If you ask one of them to state his aim and purpose in life, he will say: “I hardly know yet for what I am best adapted, but I am a thorough believer in genuine hard work, and I am determined to dig early and late all my life, and I know I shall come across something-either gold, silver, or at least iron."

I say most emphatically, no. Would an intelligent man dig up a whole continent to find its veins of silver and gold ? The man who is forever looking about to see what he can find, never finds anything. We find what we seek with all our heart, and if we look for nothing in particular, we find just that and no more. The bee is not the only insect that visits the flower, but it is the only one that carries honey away. It matters not how rich the materials we have gleaned from the years of our study and toil in youth, if we go out into life with no well-defined idea of our future work, there is no happy conjunction of circumstances that will arrange them into an imposing structure, and give it magnificent proportions.

"What an immense power over the life," says Elizabeth Stuart Phelps, " is the power of possessing distinct aims.
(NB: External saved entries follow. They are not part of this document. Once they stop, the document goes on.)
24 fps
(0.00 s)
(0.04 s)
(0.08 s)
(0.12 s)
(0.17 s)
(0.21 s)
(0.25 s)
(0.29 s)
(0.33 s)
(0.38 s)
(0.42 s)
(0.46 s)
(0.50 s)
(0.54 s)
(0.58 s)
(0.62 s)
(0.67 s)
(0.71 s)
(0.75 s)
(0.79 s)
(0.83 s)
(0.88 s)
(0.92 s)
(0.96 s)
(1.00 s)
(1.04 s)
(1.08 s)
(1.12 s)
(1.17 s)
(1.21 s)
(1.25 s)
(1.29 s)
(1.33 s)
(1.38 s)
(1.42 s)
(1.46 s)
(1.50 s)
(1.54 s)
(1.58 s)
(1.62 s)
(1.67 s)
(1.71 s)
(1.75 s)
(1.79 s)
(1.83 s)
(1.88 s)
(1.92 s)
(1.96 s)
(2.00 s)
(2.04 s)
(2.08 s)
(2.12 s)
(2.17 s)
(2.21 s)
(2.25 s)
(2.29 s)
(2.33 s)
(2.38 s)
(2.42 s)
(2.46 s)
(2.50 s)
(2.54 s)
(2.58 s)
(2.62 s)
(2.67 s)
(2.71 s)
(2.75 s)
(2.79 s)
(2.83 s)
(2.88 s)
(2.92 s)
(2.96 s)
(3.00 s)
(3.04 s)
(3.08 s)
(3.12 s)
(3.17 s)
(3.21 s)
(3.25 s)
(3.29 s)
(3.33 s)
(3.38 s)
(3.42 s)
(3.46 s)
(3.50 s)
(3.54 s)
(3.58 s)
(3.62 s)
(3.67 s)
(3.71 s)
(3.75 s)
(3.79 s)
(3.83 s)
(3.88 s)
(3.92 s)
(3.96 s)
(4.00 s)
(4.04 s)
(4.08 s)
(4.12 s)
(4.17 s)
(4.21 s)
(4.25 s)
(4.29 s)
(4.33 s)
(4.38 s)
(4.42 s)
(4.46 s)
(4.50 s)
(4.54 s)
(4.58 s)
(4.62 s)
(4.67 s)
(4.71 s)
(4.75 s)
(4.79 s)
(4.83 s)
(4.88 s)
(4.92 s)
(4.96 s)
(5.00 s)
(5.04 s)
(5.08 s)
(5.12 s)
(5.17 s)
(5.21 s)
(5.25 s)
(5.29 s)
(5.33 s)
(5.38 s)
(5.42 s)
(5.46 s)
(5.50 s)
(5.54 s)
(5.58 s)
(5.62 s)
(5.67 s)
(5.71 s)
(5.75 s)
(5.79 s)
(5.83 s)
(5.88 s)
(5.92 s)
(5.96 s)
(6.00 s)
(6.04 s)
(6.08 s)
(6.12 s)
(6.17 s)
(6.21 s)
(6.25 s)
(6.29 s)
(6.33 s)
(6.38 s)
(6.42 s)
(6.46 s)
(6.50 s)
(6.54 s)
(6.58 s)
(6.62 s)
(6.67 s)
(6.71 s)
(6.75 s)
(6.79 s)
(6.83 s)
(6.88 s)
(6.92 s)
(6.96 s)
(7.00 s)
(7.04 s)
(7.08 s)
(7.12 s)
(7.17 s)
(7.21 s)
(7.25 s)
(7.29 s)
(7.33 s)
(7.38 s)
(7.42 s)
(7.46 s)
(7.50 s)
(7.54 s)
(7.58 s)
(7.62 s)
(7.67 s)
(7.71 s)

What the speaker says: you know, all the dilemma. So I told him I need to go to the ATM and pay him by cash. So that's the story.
The voice, the dress, the look, the very motions of a person, define and alter when he or she begins to live for a reason. I fancy that I can select, in a crowded street, the busy, blessed women who support themselves. They carry themselves with an air of conscious self-respect and self-content, which a shabby alpaca cannot hide, nor a bonnet of silk enhance, nor even sickness nor exhaustion quite drag out."
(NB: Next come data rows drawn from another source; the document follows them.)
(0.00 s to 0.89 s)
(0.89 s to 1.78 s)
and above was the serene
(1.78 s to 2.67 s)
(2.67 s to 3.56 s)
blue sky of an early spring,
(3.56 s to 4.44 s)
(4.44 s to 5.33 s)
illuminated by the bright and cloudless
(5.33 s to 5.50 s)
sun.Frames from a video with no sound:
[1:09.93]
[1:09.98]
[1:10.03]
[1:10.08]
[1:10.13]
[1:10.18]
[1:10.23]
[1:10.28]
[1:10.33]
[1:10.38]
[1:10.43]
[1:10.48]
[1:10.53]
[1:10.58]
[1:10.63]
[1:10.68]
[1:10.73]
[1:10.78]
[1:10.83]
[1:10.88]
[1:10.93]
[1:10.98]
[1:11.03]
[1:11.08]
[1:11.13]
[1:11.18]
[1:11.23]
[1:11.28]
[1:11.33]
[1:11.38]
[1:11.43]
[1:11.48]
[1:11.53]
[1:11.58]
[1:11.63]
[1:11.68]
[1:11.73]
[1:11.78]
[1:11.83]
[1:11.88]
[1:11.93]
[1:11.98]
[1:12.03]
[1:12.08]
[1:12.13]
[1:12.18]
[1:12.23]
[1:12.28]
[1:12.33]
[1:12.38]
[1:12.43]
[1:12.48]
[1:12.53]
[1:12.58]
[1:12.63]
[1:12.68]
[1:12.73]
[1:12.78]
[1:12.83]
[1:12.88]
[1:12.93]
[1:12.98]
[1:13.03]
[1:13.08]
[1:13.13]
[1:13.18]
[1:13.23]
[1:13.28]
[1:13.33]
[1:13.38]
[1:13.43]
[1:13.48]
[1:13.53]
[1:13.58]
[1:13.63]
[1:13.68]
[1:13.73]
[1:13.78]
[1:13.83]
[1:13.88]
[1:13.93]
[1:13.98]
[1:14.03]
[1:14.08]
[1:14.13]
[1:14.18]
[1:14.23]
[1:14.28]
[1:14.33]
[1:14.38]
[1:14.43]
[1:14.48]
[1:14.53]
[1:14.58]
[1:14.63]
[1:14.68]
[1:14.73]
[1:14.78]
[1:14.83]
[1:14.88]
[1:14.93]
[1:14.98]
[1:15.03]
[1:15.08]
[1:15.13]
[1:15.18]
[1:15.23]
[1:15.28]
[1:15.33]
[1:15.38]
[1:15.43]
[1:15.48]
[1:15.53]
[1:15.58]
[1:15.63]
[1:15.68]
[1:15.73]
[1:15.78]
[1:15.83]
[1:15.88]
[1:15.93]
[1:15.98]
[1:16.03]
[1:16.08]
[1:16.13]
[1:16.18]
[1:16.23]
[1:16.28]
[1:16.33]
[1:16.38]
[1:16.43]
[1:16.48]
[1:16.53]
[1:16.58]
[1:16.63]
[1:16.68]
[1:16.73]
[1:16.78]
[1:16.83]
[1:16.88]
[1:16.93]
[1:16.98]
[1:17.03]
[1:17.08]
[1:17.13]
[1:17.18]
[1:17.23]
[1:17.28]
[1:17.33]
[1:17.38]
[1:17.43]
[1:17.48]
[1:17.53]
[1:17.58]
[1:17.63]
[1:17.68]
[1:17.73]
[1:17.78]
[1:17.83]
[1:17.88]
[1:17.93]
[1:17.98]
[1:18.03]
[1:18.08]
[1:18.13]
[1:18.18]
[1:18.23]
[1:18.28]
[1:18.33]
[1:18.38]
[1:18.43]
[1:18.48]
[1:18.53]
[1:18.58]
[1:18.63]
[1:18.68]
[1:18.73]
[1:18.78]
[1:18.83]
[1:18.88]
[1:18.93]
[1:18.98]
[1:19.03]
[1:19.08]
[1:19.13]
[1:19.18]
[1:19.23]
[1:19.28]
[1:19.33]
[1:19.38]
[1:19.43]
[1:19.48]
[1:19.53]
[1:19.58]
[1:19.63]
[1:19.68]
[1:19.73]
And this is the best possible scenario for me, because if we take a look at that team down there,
The wind never blows fair for that sailor who knows not to what port he is bound.

"The weakest living creature," says Carlyle, "by concentrating his powers on a single object, can accomplish something; whereas the strongest, by dispersing his over many, may fail to accomplish anything. The drop, by continually falling, bores its passage through the hardest rock. The hasty torrent rushes over it with hideous uproar and leaves no trace behind."

"When I was young I used to think it was thunder that killed men," said a shrewd preacher; "but as I grew older, I found it was lightning. So I resolved to thunder less, and lighten more."

This is the age of concentration or specialization of energy. The problem of the day is to get ten horsepower out of an engine that shall occupy the space of a one horsepower engine and no more. The solution of that problem will solve in its turn the lesser problem of flying. Just so society demands a ten man-power out of one individual. It crowns the man who knows one thing supremely, and can do it better than anybody else, even if it only be the art of raising turnips. If he raises the best turnips by reason of concentrating all his energy to that end, he is a benefactor to the race, and is recognized as such. “

Lord, help me to take fewer things into my hands, and to do them well," is a prayer recommended by Paxton Hood to an overworked man.

If a salamander be cut in two, the front part will run forward and the other backward. Such is the progress of him who divides his purpose. Success is jealous of scattered energies.

No one can pursue a worthy object steadily and persistently with all the powers of his mind, and yet make his life a failure. You can't throw a tallow candle through the side of a tent, but you can shoot it through an oak board. Melt a charge of shot into a bullet, and it can be fired through the bodies of four men. Focus the rays of the sun in winter, and you can kindle a fire with ease.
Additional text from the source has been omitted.